Song by Sufjan Stevens

from the album Illinois
- Released: July 4, 2005
- Length: 5:53
- Label: Asthmatic Kitty/Secretly Canadian and Rough Trade
- Songwriter: Sufjan Stevens
- Producer: Sufjan Stevens

= Casimir Pulaski Day (song) =

2005 Sufjan Stevens song

"Casimir Pulaski Day" is a track from Sufjan Stevens' 2005 concept album Illinois, released on Asthmatic Kitty. The song's title is a reference to the holiday Casimir Pulaski Day celebrated in Illinois on the first Monday in March. In the song, the narrator grapples with the loss of his romantic partner, who dies of bone cancer on the titular holiday, deals with the grief that follows, and questions his faith in God.

== Production ==
The album Illinois is the second of two albums in Stevens' Fifty States Project, following Michigan released in 2003. When writing the music for the album, Stevens committed a large amount of time to researching the people and history of Illinois, reading Illinois authors, histories, and seeking anecdotes about the state on internet chatrooms. Stevens said the songs on Illinois are a mixture of fiction and autobiographical story-telling, "extracting particular events from my life, my memory, and transplanting them in the landscape of Illinois".
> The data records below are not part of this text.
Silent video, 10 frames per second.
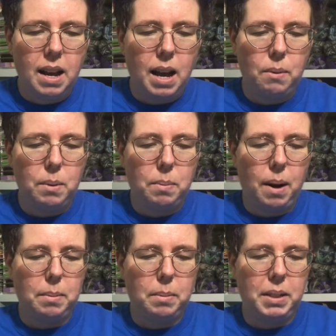I will
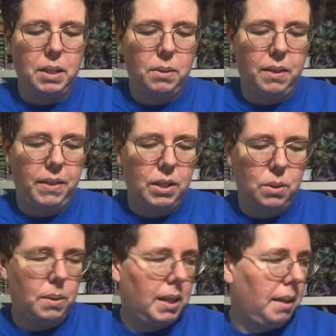probably do it
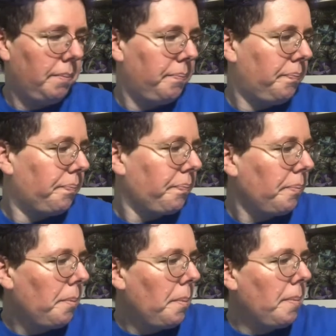eventually.
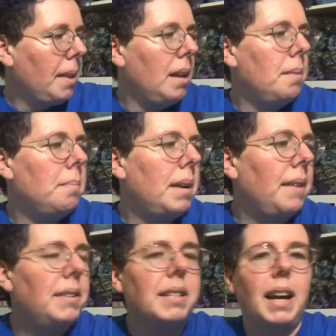But
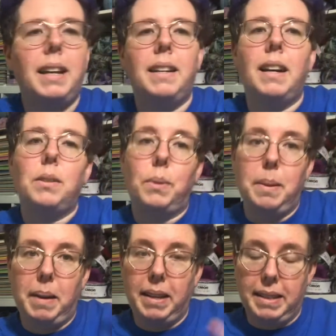I've decided not to
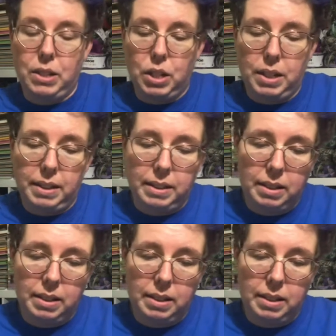worry about it this year.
The song "Casimir Pulaski Day" tells the story of teenage love ending in the death of the narrator's friend from bone cancer. The song is musically simpler than other songs on the album, with relatively minimalist instrumentation, most of the track consisting only of vocals, guitar, and banjo. The same four chords are strummed on guitar throughout. The lyrics are a series of memories of the narrator's romance, the death of his lover, and his questioning of his faith in God.

== Themes ==
Stevens is known for his exploration of broad human themes through a Christian lens. Throughout the song, the singer praises "All the glory that the Lord has made" while he grapples with the death of his friend, leading to a confrontation and a questioning of God. The tension between death and glory brings up questions from theodicy.

== Reception ==
A review of Illinois in the Chicago Reader called the song "painfully poignant". Reviewers have praised the song for its awkward adolescent innocence juxtaposed with the cruelty of untimely death.